Giorgos s’amusait que personne n’eût retenu le patronyme de Poulis, restant bloqué sur un prénom que le tiers des hommes de ce pays devaient porter. Qu’importe, c’était un prénom royal ! Décidément, il avait trouvé l’endroit idéal pour se construire une place. Si, en outre, le destin lui-même déboulait de la colline pour le rencontrer, il n’allait certainement pas s’y opposer.

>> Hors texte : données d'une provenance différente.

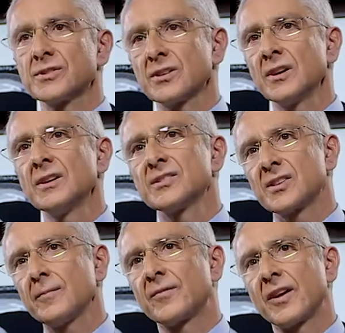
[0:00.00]
is a
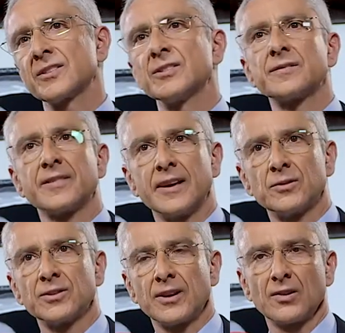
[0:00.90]
subfraction of the
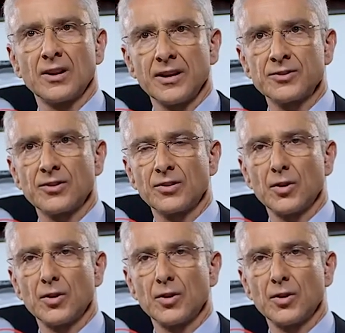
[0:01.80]
LDL cholesterol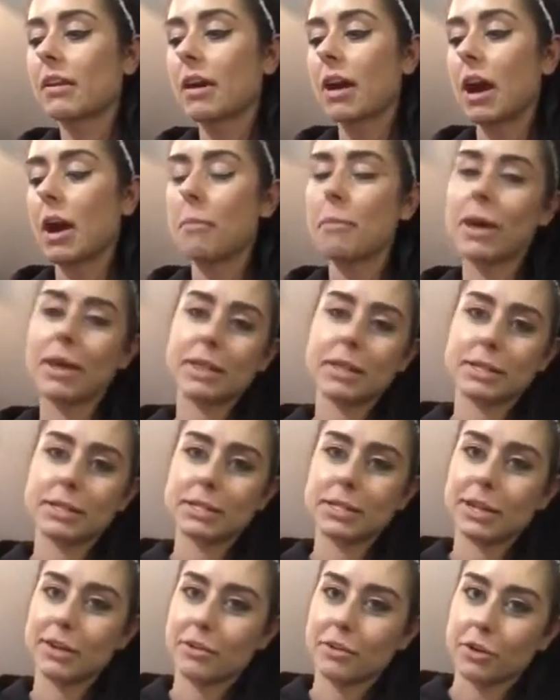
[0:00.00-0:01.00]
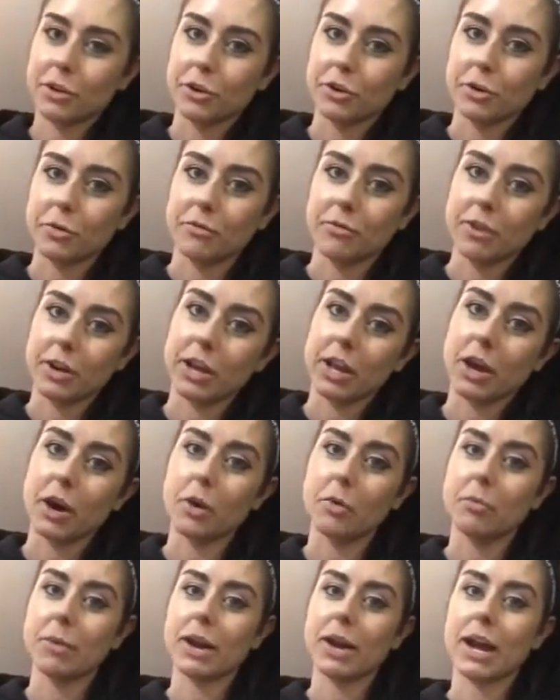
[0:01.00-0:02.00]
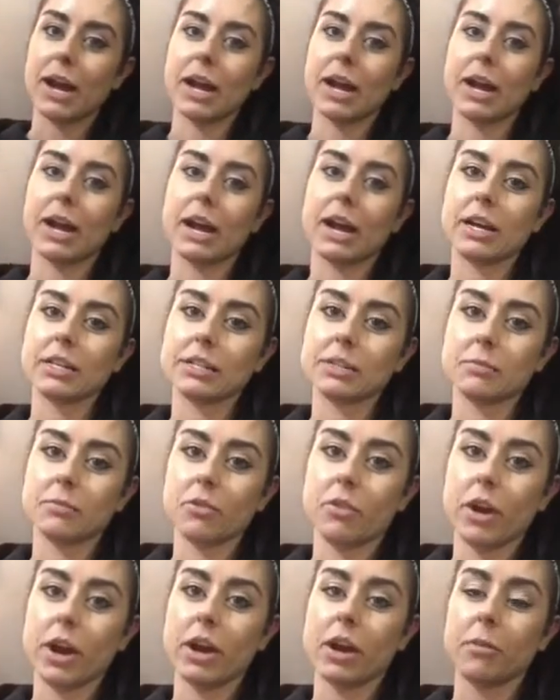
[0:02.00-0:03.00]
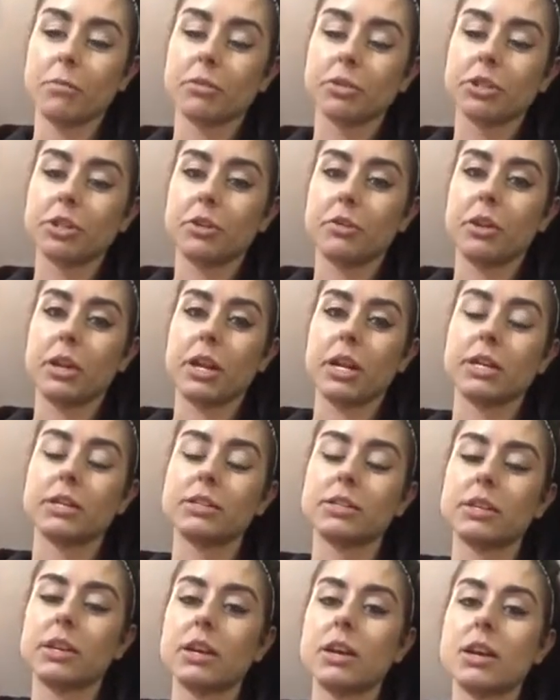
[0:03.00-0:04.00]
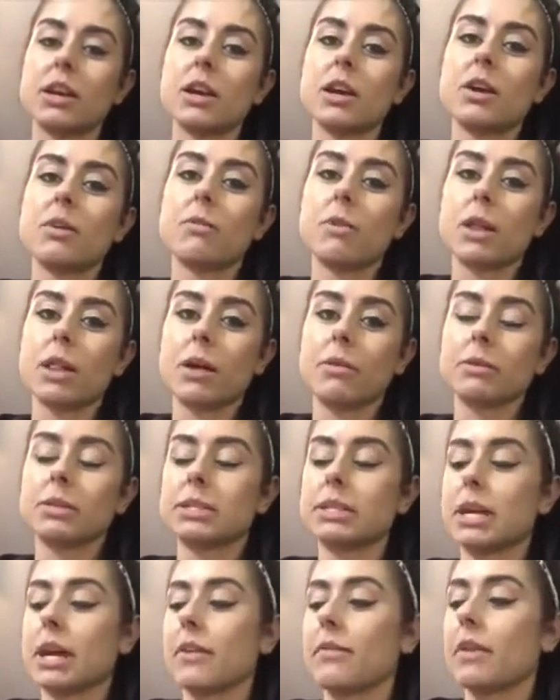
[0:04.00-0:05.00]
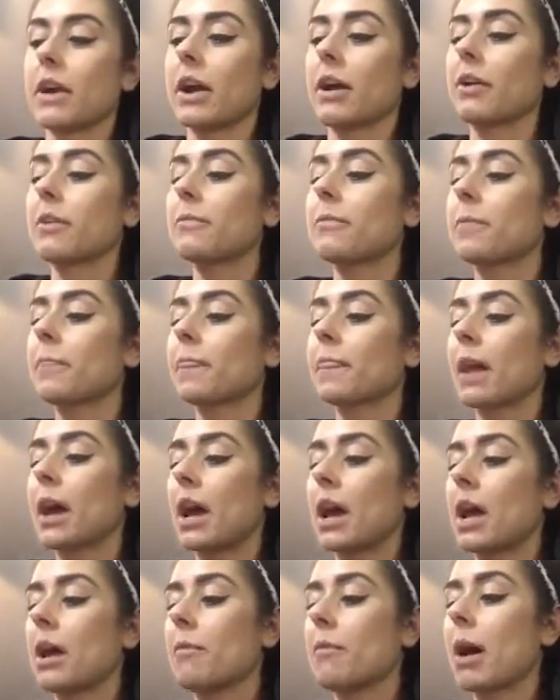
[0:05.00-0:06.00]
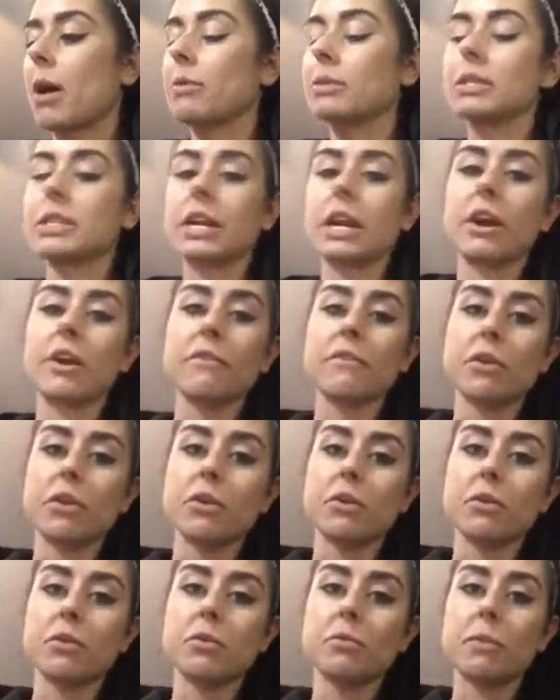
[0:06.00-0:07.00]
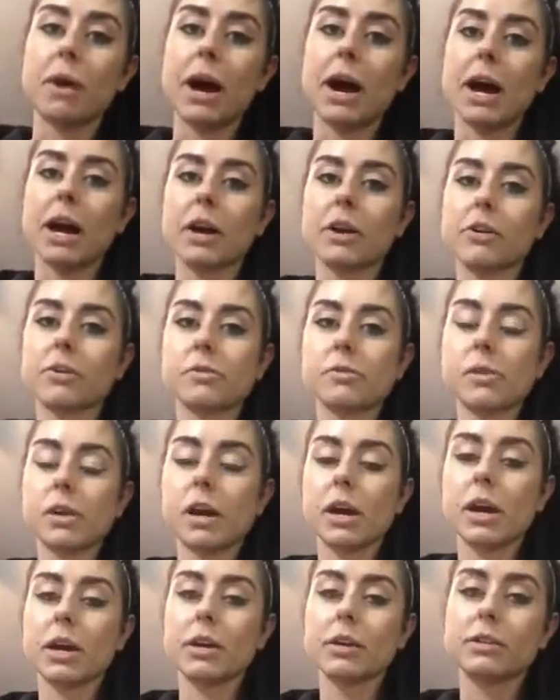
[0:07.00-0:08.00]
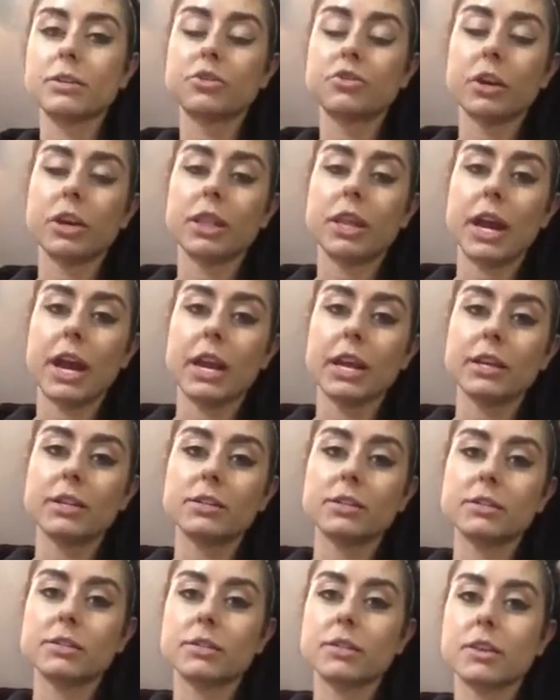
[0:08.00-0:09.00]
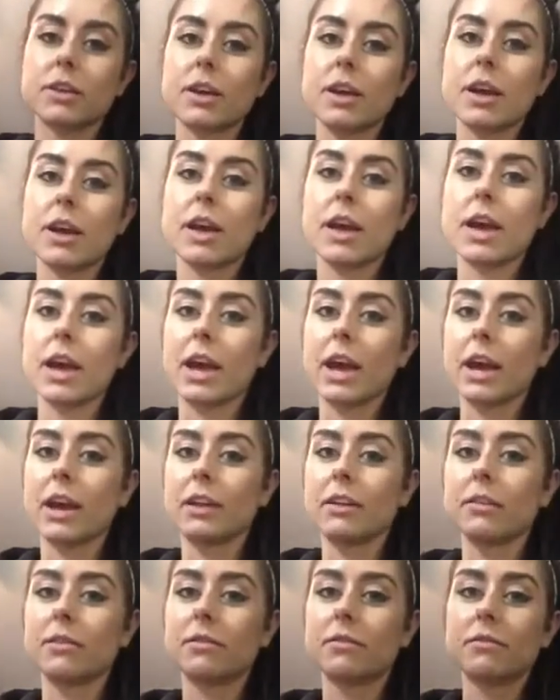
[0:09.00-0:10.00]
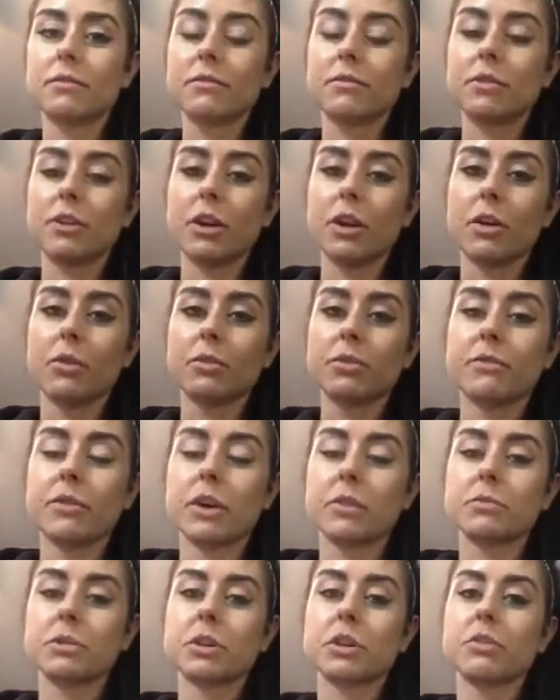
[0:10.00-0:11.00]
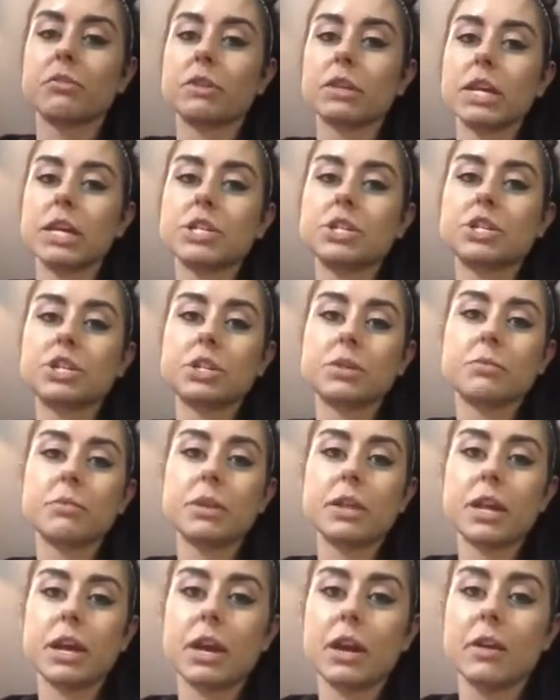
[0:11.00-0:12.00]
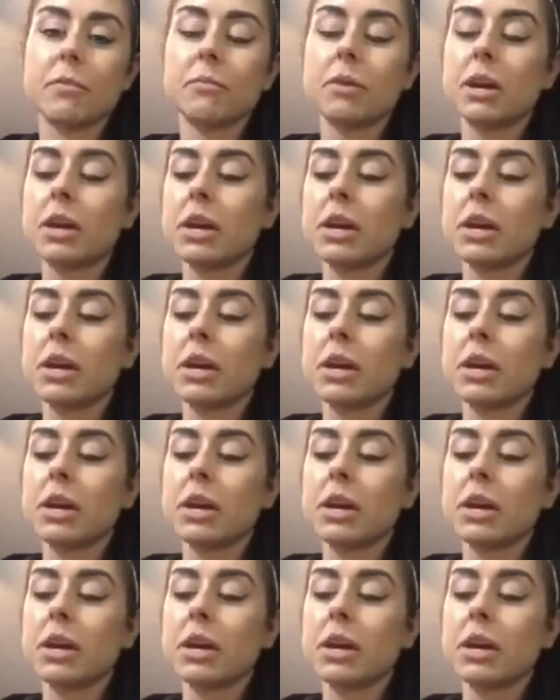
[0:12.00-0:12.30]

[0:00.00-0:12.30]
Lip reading: I'll make this another YouTube video, but I got some great opportunities while I was down there. I was interviewed by Strength Addicts and, developed a good relationship with him.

Tandis qu’il patientait, il découvrait à l’ampleur des bruits que cette fameuse Moire était sans doute la personnalité la plus puissante du village. Quand le pope lui-même sortit de son église pour profiter du spectacle à venir, Giorgos prit une décision qui scellera à jamais l’histoire de notre famille. Quelque fût la personne que le destin lui envoyait, il l'épousera. Comme il savait lire la terre mieux que son père et le père de son père avant lui, il savait qu’il n’était rien ni personne, sinon un jeune homme tout neuf avec un nom de prince et un sourire charmant, et que la terre se gagne par alliance quand on n’a pas d’argent. Il savait surtout qu’il voulait garder le dos droit et les genoux alignés.

Le destin lui envoya une petite femme aussi charnue que naïve, mais aurait-elle était plus belle, que tout se serait sans doute passé de la même façon : la nature de l’oiseau est de voler hors du nid.